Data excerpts
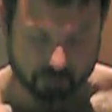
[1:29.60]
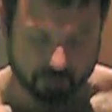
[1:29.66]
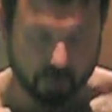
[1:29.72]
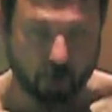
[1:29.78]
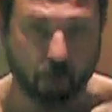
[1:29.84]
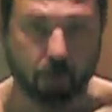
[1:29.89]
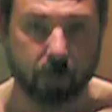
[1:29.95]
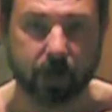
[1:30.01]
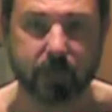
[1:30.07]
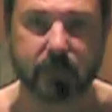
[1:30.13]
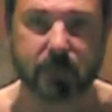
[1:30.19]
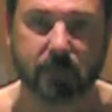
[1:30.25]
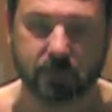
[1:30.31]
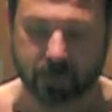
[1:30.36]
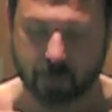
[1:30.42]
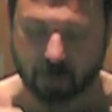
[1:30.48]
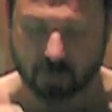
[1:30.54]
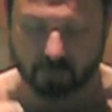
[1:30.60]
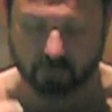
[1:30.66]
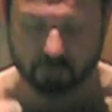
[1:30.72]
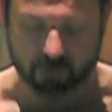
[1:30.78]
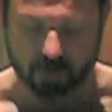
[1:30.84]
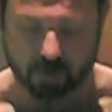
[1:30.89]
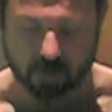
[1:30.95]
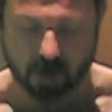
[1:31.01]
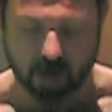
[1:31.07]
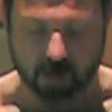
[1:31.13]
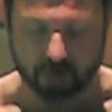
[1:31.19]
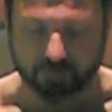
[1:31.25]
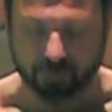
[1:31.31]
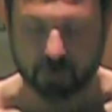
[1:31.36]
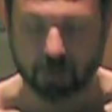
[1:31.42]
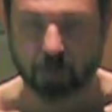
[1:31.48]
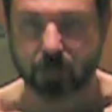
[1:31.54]
porous, so they're not,
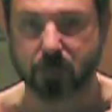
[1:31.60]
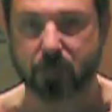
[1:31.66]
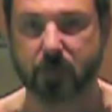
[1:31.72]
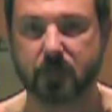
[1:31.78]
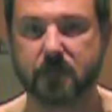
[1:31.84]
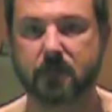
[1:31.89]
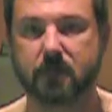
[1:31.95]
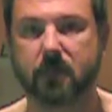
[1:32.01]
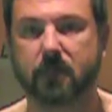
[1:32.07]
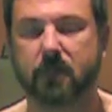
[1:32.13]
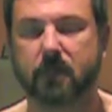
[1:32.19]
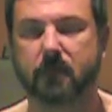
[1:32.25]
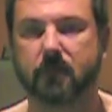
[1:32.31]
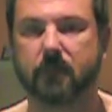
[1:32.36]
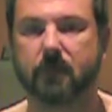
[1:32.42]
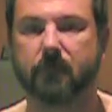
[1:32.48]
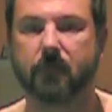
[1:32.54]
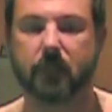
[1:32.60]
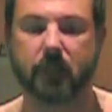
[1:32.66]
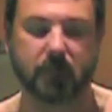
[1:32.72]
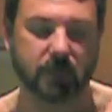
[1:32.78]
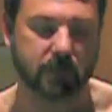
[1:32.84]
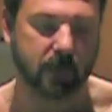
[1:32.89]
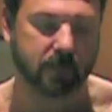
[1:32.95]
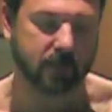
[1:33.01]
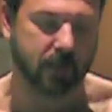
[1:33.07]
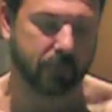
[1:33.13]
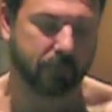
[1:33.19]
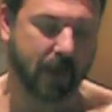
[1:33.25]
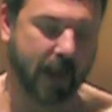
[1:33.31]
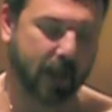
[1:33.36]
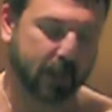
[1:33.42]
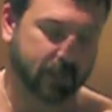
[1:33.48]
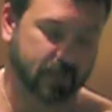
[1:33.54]
for each crystal, it doesn't
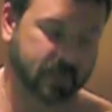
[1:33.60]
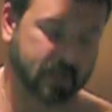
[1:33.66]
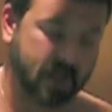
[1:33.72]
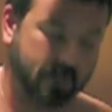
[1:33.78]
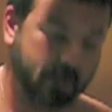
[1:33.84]
pack the same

TASK ITEM |
Leaving the pictures out, set down all of the data again exactly.

EXPECTED ANSWER |
[1:29.60]
[1:29.66]
[1:29.72]
[1:29.78]
[1:29.84]
[1:29.89]
[1:29.95]
[1:30.01]
[1:30.07]
[1:30.13]
[1:30.19]
[1:30.25]
[1:30.31]
[1:30.36]
[1:30.42]
[1:30.48]
[1:30.54]
[1:30.60]
[1:30.66]
[1:30.72]
[1:30.78]
[1:30.84]
[1:30.89]
[1:30.95]
[1:31.01]
[1:31.07]
[1:31.13]
[1:31.19]
[1:31.25]
[1:31.31]
[1:31.36]
[1:31.42]
[1:31.48]
[1:31.54]
porous, so they're not,
[1:31.60]
[1:31.66]
[1:31.72]
[1:31.78]
[1:31.84]
[1:31.89]
[1:31.95]
[1:32.01]
[1:32.07]
[1:32.13]
[1:32.19]
[1:32.25]
[1:32.31]
[1:32.36]
[1:32.42]
[1:32.48]
[1:32.54]
[1:32.60]
[1:32.66]
[1:32.72]
[1:32.78]
[1:32.84]
[1:32.89]
[1:32.95]
[1:33.01]
[1:33.07]
[1:33.13]
[1:33.19]
[1:33.25]
[1:33.31]
[1:33.36]
[1:33.42]
[1:33.48]
[1:33.54]
for each crystal, it doesn't
[1:33.60]
[1:33.66]
[1:33.72]
[1:33.78]
[1:33.84]
pack the same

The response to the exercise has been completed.